The professor notes her gaze and is thrilled: his microscope is truly the finest in the realm.
As a young researcher, von Nordmann financed his studies by illustrating other people’s work.
He examined the creatures that researchers had brought back from their expeditions and replicated them through the glass walls of preserving jars, trying to bring their faded colours back to life.
The Russian ambassador himself commissioned some illustrations from him, and when he saw von Nordmann’s plates, von Alopaeus was so thrilled that he gave the young researcher a very rare gift indeed.
The Chevalier microscope is a miraculous contraption, a device whose mirrors have been sanded and smoothed by a renowned family of Parisian opticians to make them thinner and sharper than was ever thought possible.
Von Nordmann could scarce believe his luck: he had managed to acquire the Microscope Achromatique Universel.

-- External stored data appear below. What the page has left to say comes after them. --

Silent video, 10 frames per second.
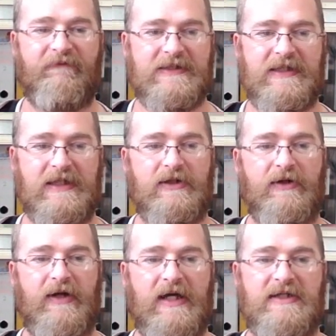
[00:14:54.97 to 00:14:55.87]
Donate to
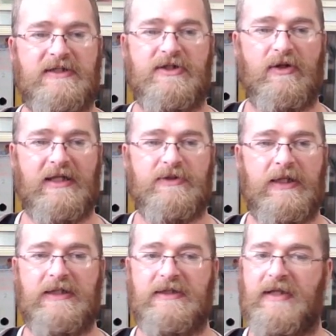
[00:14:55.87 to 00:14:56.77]
your alliance 20
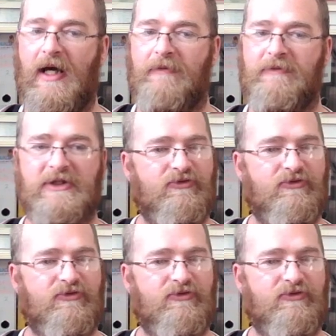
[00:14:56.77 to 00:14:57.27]
times, great.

He placed a perch under the lenses, and all of a sudden he saw other animals within this animal, worms, shellfish and spores clinging to the gills and to the inside of the guts, and whenever he opened up a fish, the microscope revealed new, tiny beings, nature within nature.
Von Nordmann picked up his pen, started writing and later published a study featuring illustrations with a level of detail that had never been seen before, revealing to his readers the wonders of the egg pouches of water fleas, the double-tailed spores of the Henneguya zschokkei endoparasite and the hooks of the Diplozoon paradoxum, which it uses to latch onto its host’s gills.